=== Exercise ===
A precise copy of the data is required, with every picture left out.

Saved entries
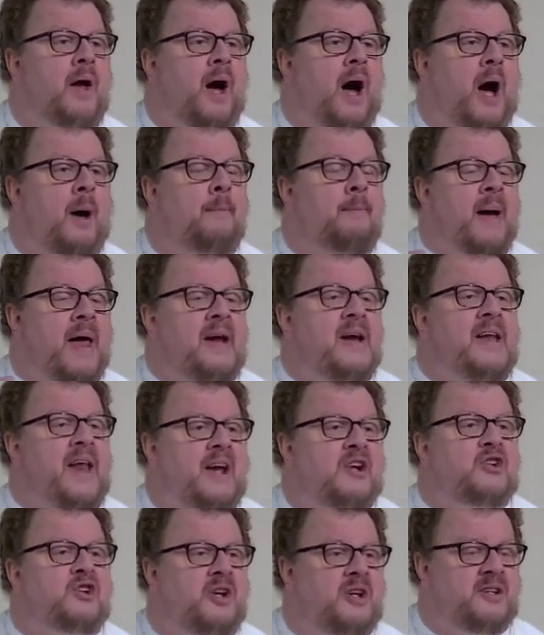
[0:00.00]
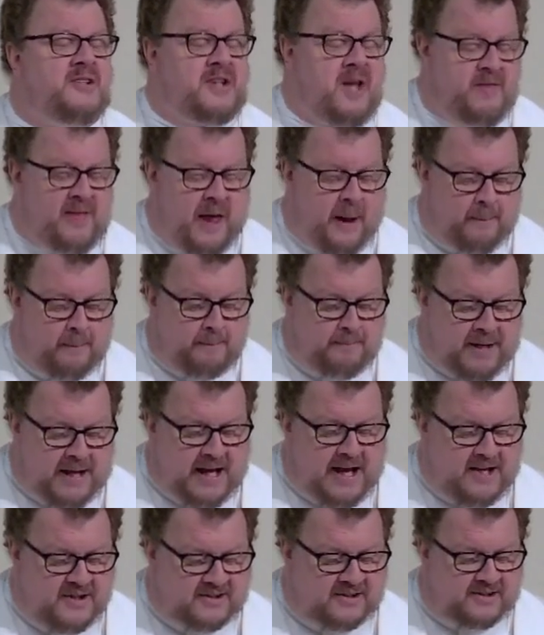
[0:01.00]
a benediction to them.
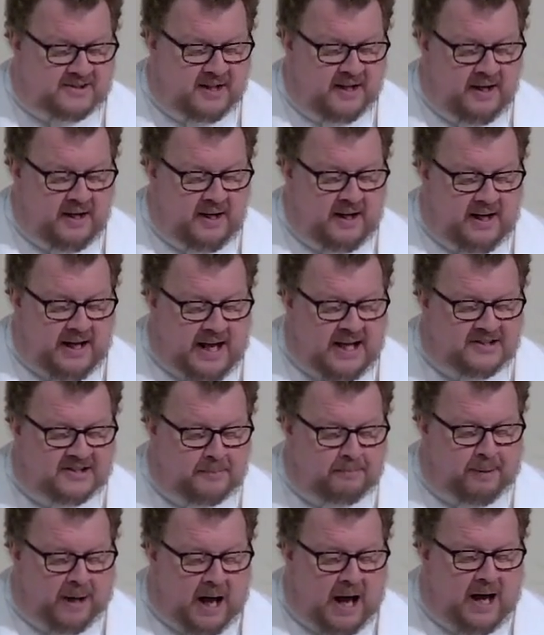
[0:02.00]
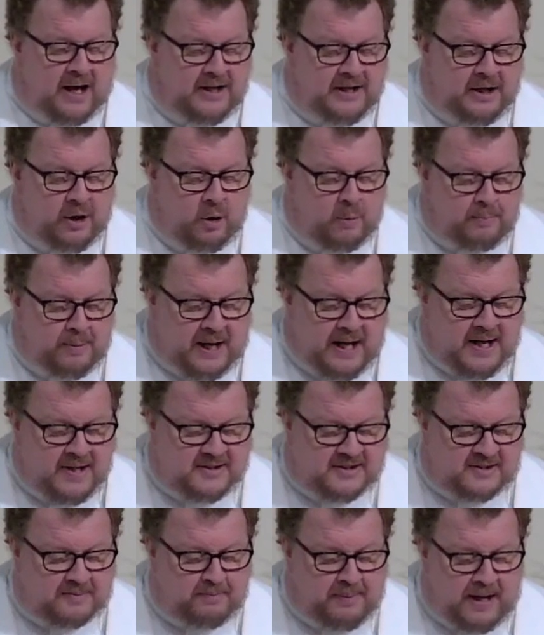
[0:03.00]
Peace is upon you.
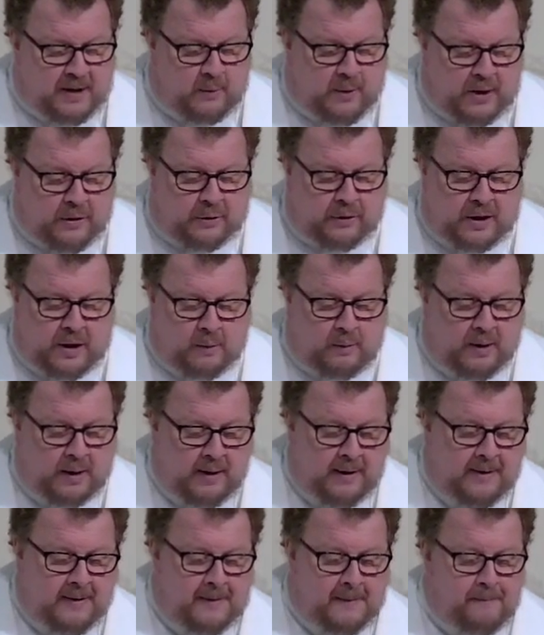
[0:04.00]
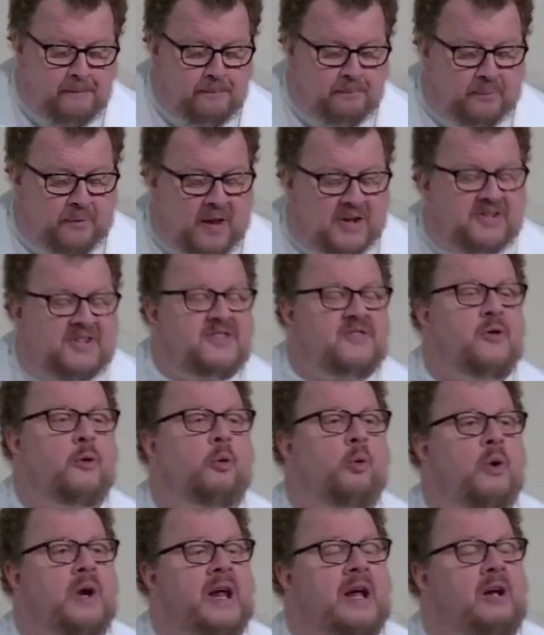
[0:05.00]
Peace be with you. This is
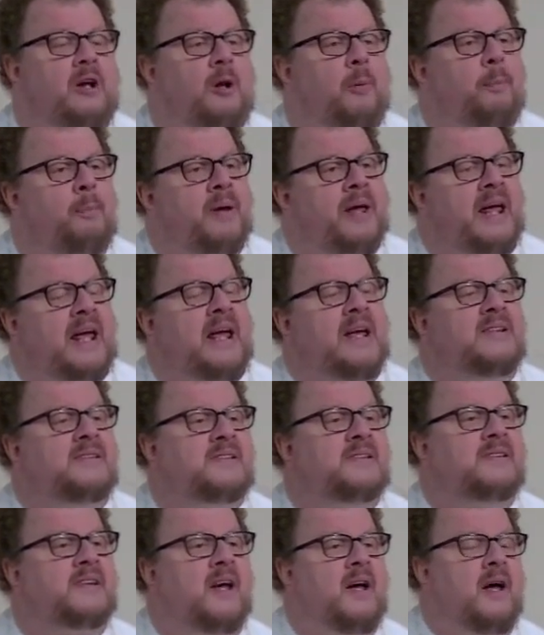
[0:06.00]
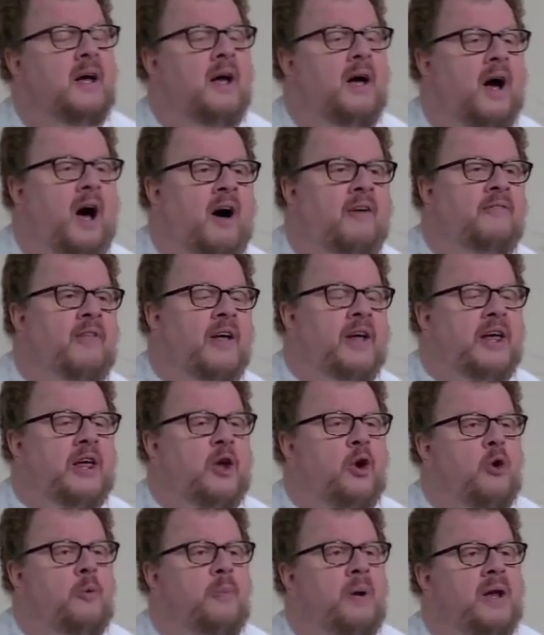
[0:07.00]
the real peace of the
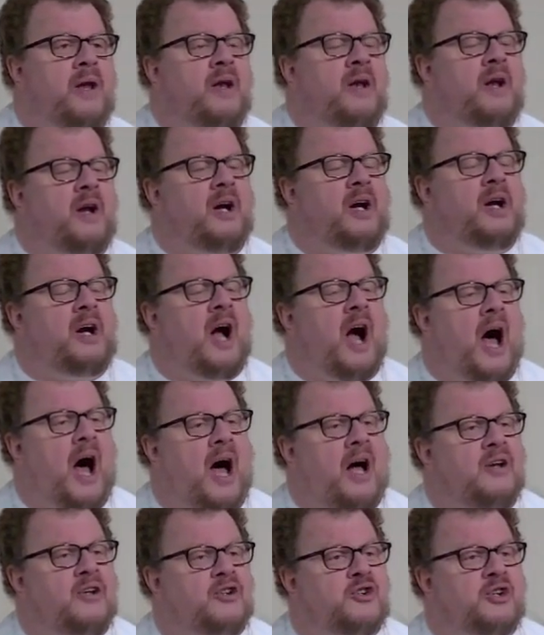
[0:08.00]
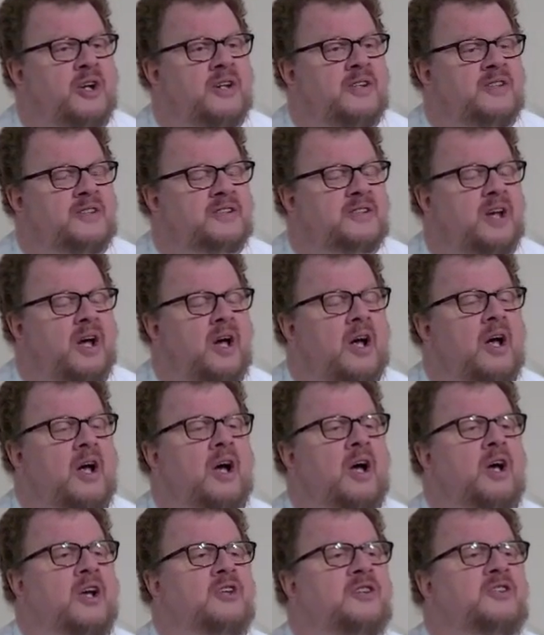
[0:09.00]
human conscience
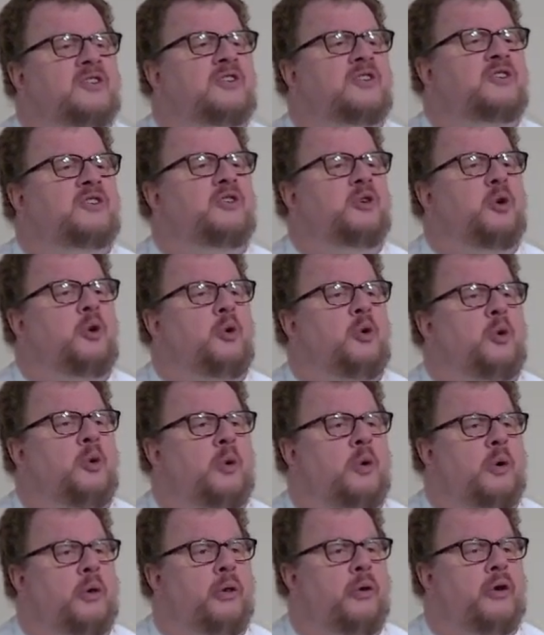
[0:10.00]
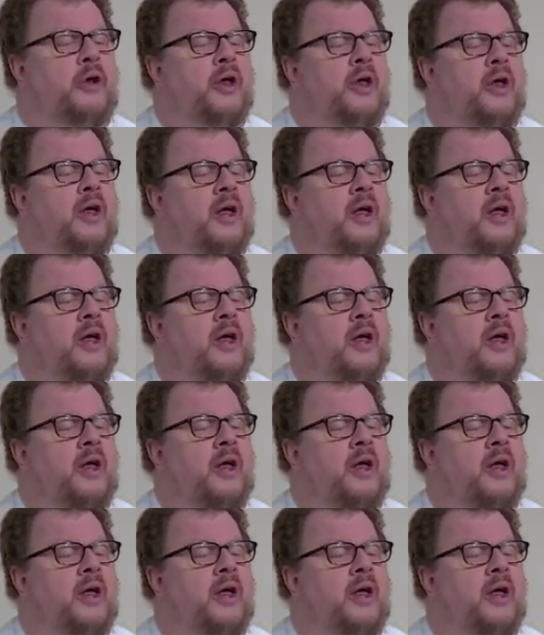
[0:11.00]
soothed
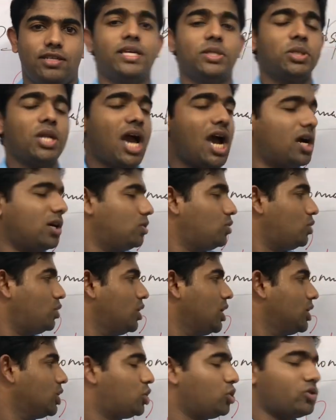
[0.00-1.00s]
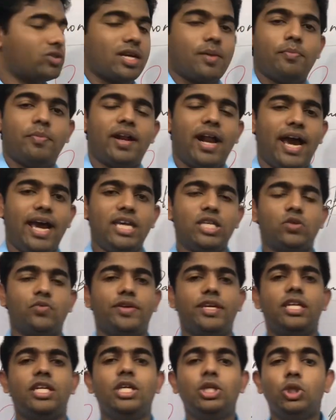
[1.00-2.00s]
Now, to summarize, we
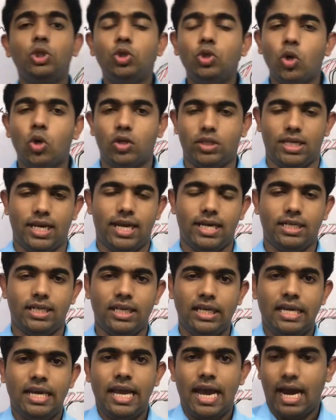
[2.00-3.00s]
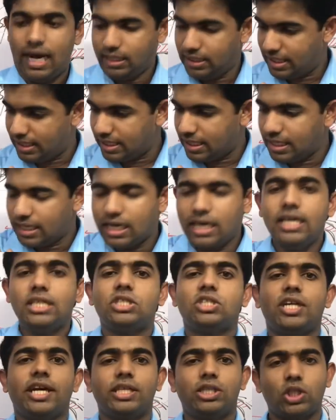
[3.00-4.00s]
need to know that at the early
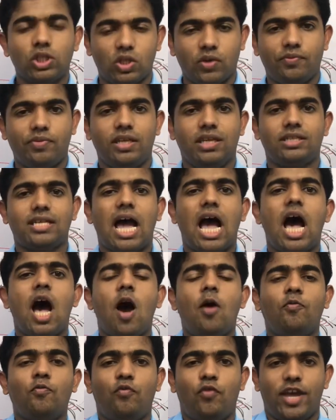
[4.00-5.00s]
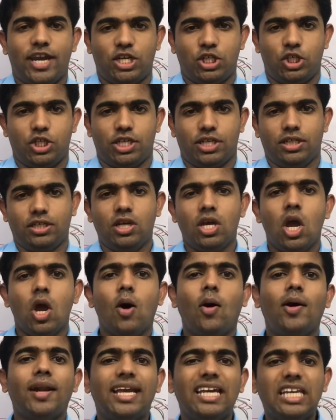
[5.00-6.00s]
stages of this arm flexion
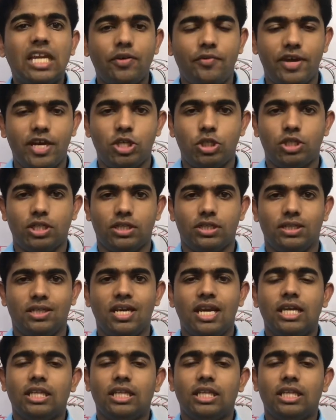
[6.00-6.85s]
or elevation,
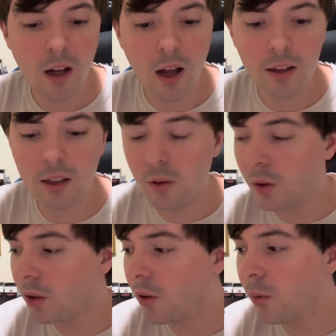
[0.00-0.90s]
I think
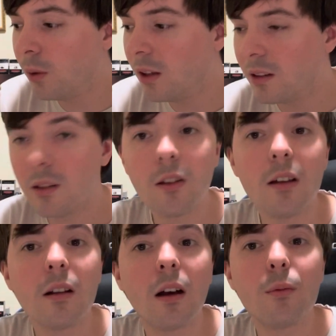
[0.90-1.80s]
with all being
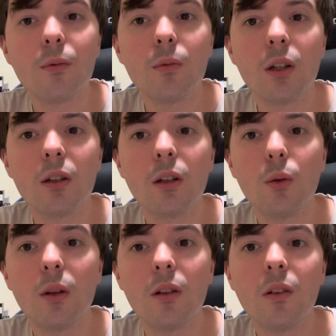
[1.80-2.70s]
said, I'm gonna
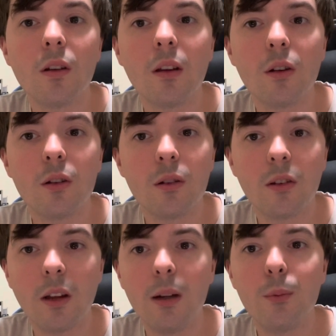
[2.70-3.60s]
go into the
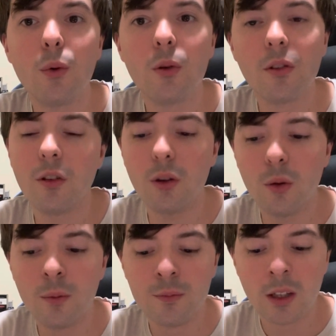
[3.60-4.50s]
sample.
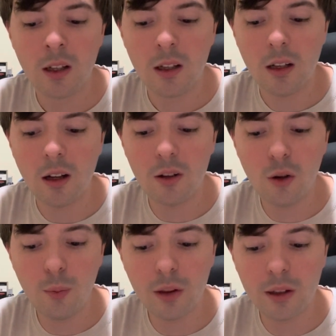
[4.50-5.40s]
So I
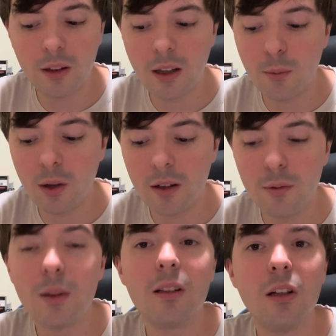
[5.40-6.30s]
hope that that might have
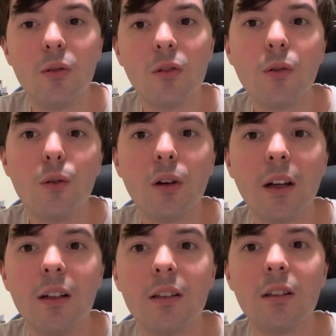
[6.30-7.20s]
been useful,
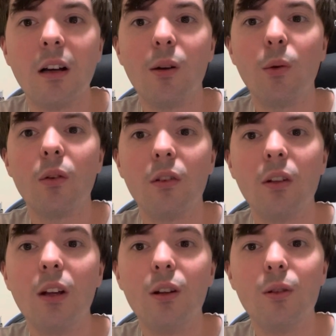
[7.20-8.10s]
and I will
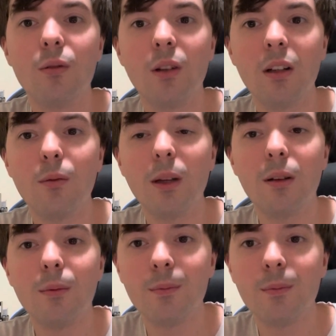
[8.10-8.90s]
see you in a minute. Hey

=== Worked solution ===
[0:00.00]
[0:01.00]
a benediction to them.
[0:02.00]
[0:03.00]
Peace is upon you.
[0:04.00]
[0:05.00]
Peace be with you. This is
[0:06.00]
[0:07.00]
the real peace of the
[0:08.00]
[0:09.00]
human conscience
[0:10.00]
[0:11.00]
soothed
[0.00-1.00s]
[1.00-2.00s]
Now, to summarize, we
[2.00-3.00s]
[3.00-4.00s]
need to know that at the early
[4.00-5.00s]
[5.00-6.00s]
stages of this arm flexion
[6.00-6.85s]
or elevation,
[0.00-0.90s]
I think
[0.90-1.80s]
with all being
[1.80-2.70s]
said, I'm gonna
[2.70-3.60s]
go into the
[3.60-4.50s]
sample.
[4.50-5.40s]
So I
[5.40-6.30s]
hope that that might have
[6.30-7.20s]
been useful,
[7.20-8.10s]
and I will
[8.10-8.90s]
see you in a minute. Hey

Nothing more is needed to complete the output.